Natural Causes. Then came another war. When the Japs took Shanghai, young Bill was captured, and in 1943 sent to the Bridge House Prison Camp. A year later his father received word from the War Office that young Bill had died of "natural causes" in the prison.
From his son's fellow prisoners old Bill learned part of the real story.
Young Hutton had annoyed the prison's commander, General Eiichi Kino-shita, by refusing to sign a statement that he had been humanely treated. The general turned him over to one Sergeant Bunzo Yoshida. Sometimes Yoshida's lessons would be taught with water, sometimes with electric shock, sometimes with just the butt of a rifle or the heel of a boot. Then one day Yoshida trussed his naked prisoner up with his head between his legs and his arms strapped behind him, and left him alone. Five days later his fellow prisoners found Hutton stark crazy. Next day he died.
The Impossible. Old Bill discovered that the British government had known this all along but was not intending to try his son's murderers. Using his life savings and the railroad pass he held as a retired railroad employee, he traveled all over Britain interviewing everyone he could find who had known his son. He wrote letters to China and the U.S., and even took a trip to Wisconsin to find Bridge House veterans. He besieged his local M.P. with evidence and demands that the government act. "It had proved impossible," War Secretary Shinwell told the House of Commons last June, "to obtain evidence ... to bring these Japanese to trial."

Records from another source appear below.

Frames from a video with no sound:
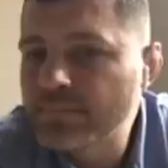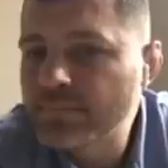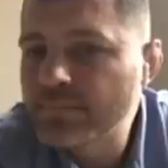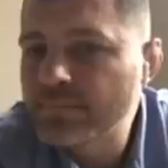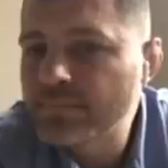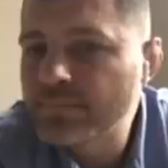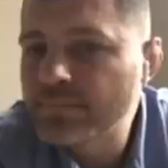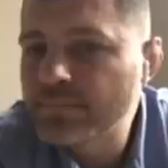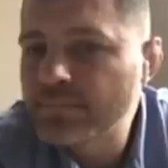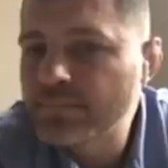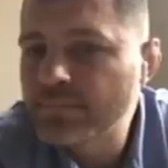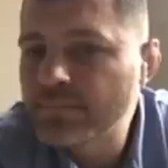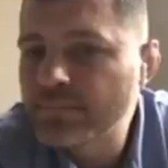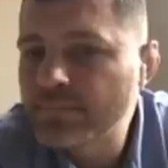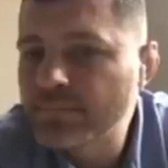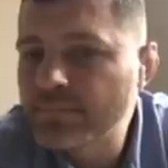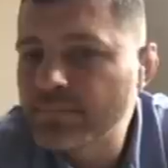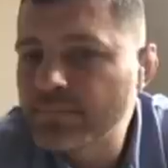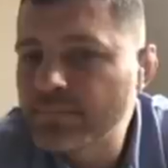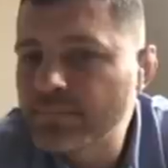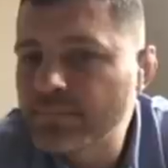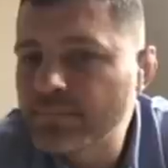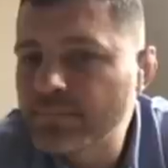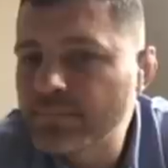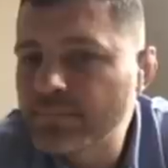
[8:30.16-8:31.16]

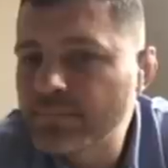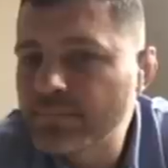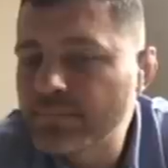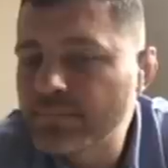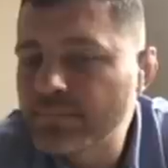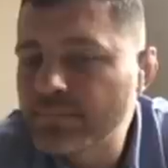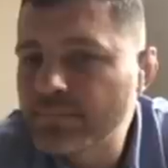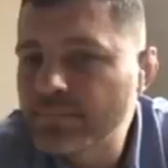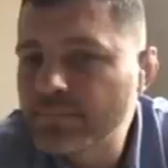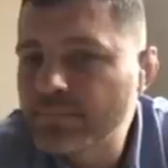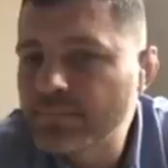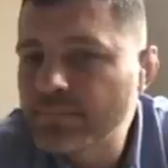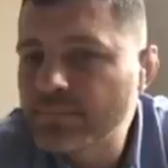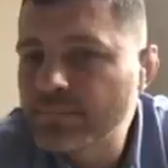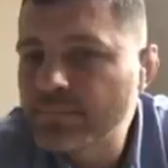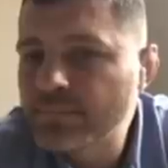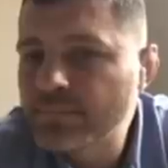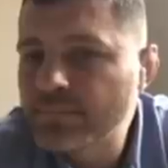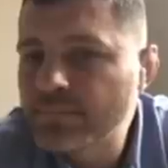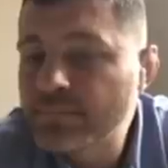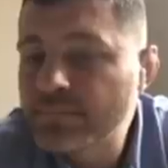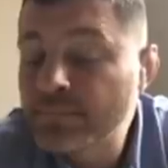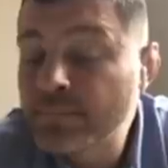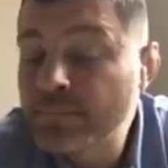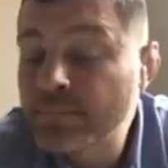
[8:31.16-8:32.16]

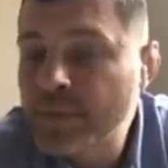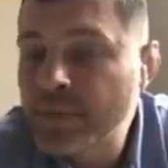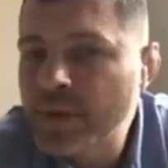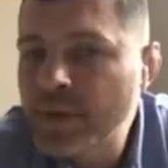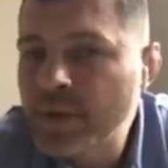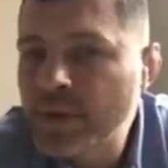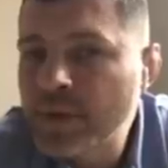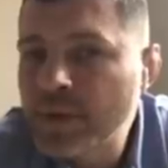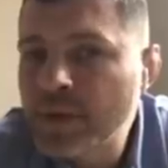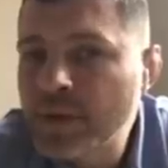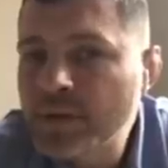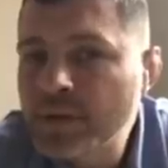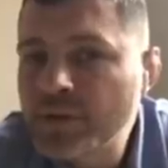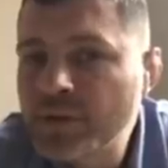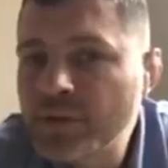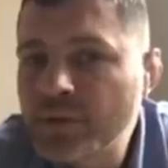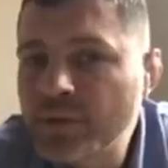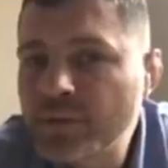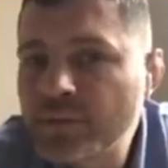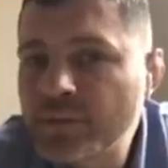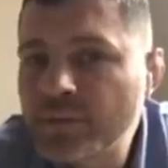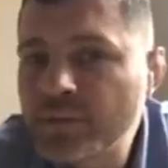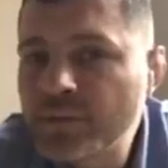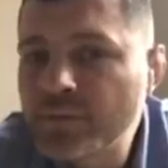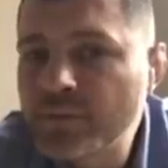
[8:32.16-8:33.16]

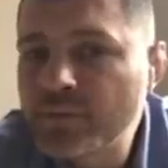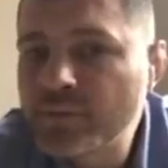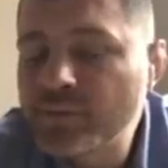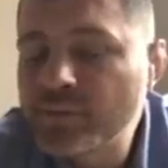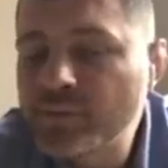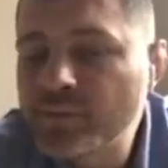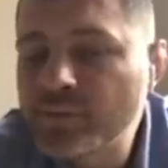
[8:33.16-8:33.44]
No words are spoken by the person on screen.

Old Bill went right on collecting more & more letters and affidavits. One day last summer he took the train to London and charged straight into Britain's Judge Advocate General's office. "I had no appointment," he recalls, "but they let me in. They were very nice to me, and they listened." Slowly and ponderously the machinery of justice began to roll, and last fortnight Torturers Kinoshita and Yoshida heard their sentences before a British court: life imprisonment for the former, twelve years for the latter.
In his lonesome flat on Perth's gloomy Abbott Street last week, Bill Hutton said of the sentence: "It's an outrage. These men should be properly punished."